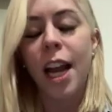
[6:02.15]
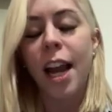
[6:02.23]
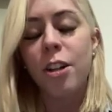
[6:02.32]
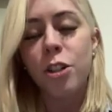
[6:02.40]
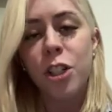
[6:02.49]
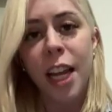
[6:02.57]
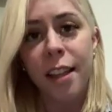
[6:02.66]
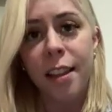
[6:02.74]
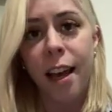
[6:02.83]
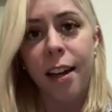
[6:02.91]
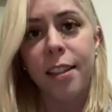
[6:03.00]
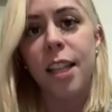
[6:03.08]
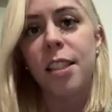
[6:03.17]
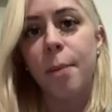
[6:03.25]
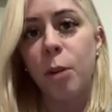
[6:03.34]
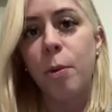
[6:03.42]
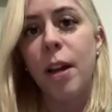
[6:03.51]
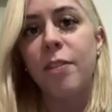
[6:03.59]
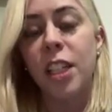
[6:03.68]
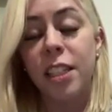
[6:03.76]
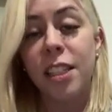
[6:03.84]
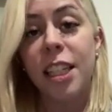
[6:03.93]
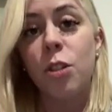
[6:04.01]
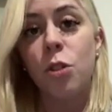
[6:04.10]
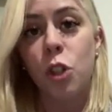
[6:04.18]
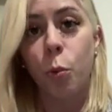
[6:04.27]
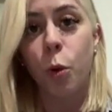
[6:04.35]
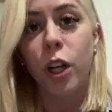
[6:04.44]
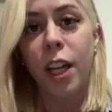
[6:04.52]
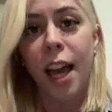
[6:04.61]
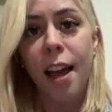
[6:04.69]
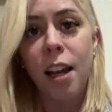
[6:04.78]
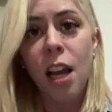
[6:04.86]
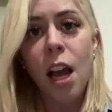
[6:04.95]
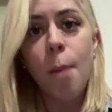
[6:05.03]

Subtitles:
And I understand that. And that's something we have to continue to work at.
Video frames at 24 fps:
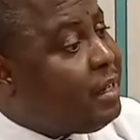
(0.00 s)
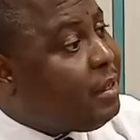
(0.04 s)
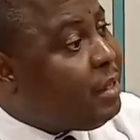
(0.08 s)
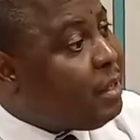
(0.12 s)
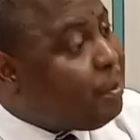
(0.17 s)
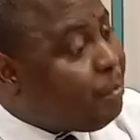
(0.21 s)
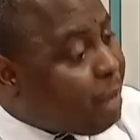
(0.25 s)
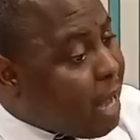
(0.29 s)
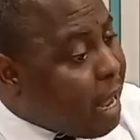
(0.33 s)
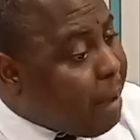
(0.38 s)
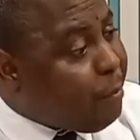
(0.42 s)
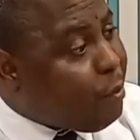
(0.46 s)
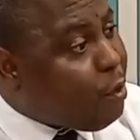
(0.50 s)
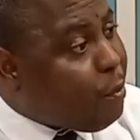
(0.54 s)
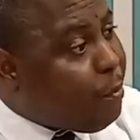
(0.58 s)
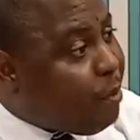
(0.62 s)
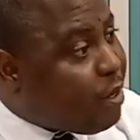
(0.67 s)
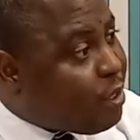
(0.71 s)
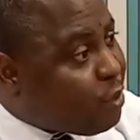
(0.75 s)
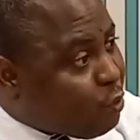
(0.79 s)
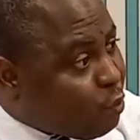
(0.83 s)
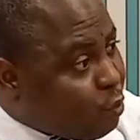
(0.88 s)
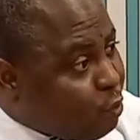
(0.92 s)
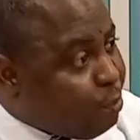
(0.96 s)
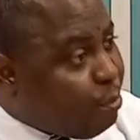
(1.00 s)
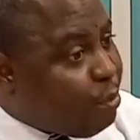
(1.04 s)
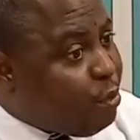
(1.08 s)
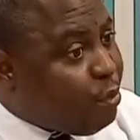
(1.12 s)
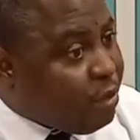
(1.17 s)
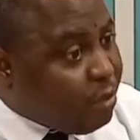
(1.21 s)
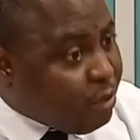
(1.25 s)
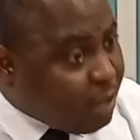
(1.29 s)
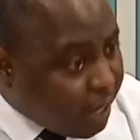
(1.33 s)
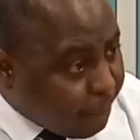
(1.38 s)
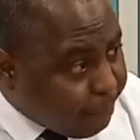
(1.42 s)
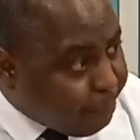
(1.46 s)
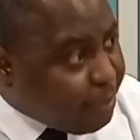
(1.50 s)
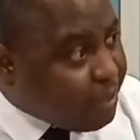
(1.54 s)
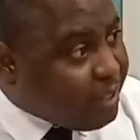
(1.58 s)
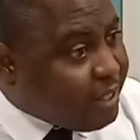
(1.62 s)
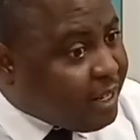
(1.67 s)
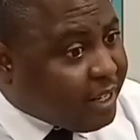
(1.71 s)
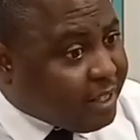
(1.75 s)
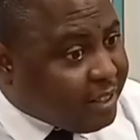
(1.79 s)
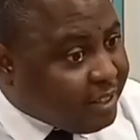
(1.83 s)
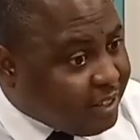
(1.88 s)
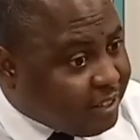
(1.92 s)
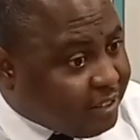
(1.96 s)
armed robbers will be happy that
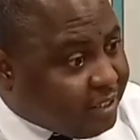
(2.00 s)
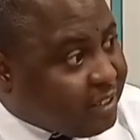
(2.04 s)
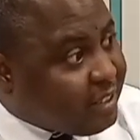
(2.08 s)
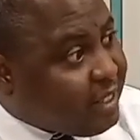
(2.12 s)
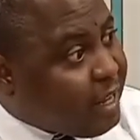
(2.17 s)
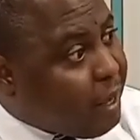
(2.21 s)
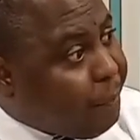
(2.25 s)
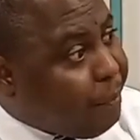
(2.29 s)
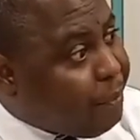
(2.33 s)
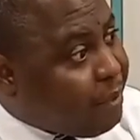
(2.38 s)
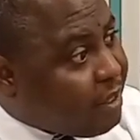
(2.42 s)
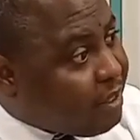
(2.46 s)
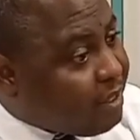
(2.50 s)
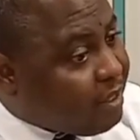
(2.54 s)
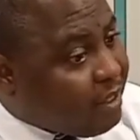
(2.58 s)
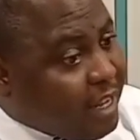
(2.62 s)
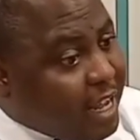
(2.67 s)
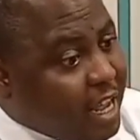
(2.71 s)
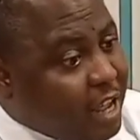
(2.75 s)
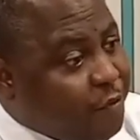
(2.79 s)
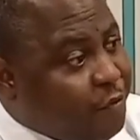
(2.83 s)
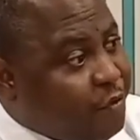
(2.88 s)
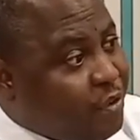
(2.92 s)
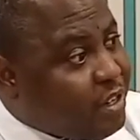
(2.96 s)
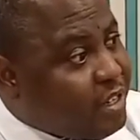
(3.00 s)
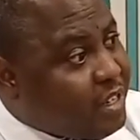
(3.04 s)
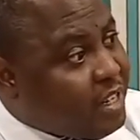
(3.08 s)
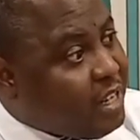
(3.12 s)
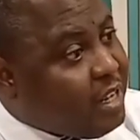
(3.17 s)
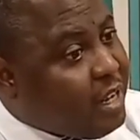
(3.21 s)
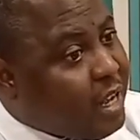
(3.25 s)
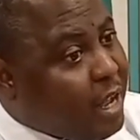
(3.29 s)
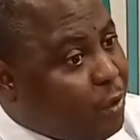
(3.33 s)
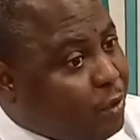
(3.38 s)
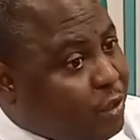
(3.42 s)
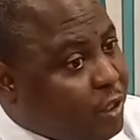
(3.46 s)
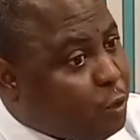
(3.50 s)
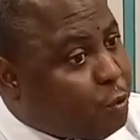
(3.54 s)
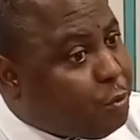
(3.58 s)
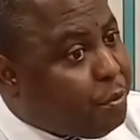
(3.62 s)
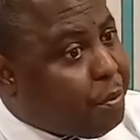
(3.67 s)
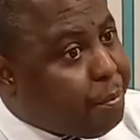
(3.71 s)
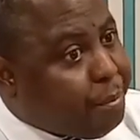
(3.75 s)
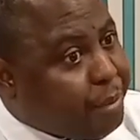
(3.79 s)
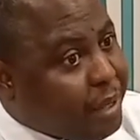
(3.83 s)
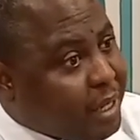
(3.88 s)
this is happening. Every day houses will break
*-*-*
#### [Task]
Reproduce every entry exactly, but omit each picture.

#### [Written solution]
[6:02.15]
[6:02.23]
[6:02.32]
[6:02.40]
[6:02.49]
[6:02.57]
[6:02.66]
[6:02.74]
[6:02.83]
[6:02.91]
[6:03.00]
[6:03.08]
[6:03.17]
[6:03.25]
[6:03.34]
[6:03.42]
[6:03.51]
[6:03.59]
[6:03.68]
[6:03.76]
[6:03.84]
[6:03.93]
[6:04.01]
[6:04.10]
[6:04.18]
[6:04.27]
[6:04.35]
[6:04.44]
[6:04.52]
[6:04.61]
[6:04.69]
[6:04.78]
[6:04.86]
[6:04.95]
[6:05.03]

Subtitles:
And I understand that. And that's something we have to continue to work at.
Video frames at 24 fps:
(0.00 s)
(0.04 s)
(0.08 s)
(0.12 s)
(0.17 s)
(0.21 s)
(0.25 s)
(0.29 s)
(0.33 s)
(0.38 s)
(0.42 s)
(0.46 s)
(0.50 s)
(0.54 s)
(0.58 s)
(0.62 s)
(0.67 s)
(0.71 s)
(0.75 s)
(0.79 s)
(0.83 s)
(0.88 s)
(0.92 s)
(0.96 s)
(1.00 s)
(1.04 s)
(1.08 s)
(1.12 s)
(1.17 s)
(1.21 s)
(1.25 s)
(1.29 s)
(1.33 s)
(1.38 s)
(1.42 s)
(1.46 s)
(1.50 s)
(1.54 s)
(1.58 s)
(1.62 s)
(1.67 s)
(1.71 s)
(1.75 s)
(1.79 s)
(1.83 s)
(1.88 s)
(1.92 s)
(1.96 s)
armed robbers will be happy that
(2.00 s)
(2.04 s)
(2.08 s)
(2.12 s)
(2.17 s)
(2.21 s)
(2.25 s)
(2.29 s)
(2.33 s)
(2.38 s)
(2.42 s)
(2.46 s)
(2.50 s)
(2.54 s)
(2.58 s)
(2.62 s)
(2.67 s)
(2.71 s)
(2.75 s)
(2.79 s)
(2.83 s)
(2.88 s)
(2.92 s)
(2.96 s)
(3.00 s)
(3.04 s)
(3.08 s)
(3.12 s)
(3.17 s)
(3.21 s)
(3.25 s)
(3.29 s)
(3.33 s)
(3.38 s)
(3.42 s)
(3.46 s)
(3.50 s)
(3.54 s)
(3.58 s)
(3.62 s)
(3.67 s)
(3.71 s)
(3.75 s)
(3.79 s)
(3.83 s)
(3.88 s)
this is happening. Every day houses will break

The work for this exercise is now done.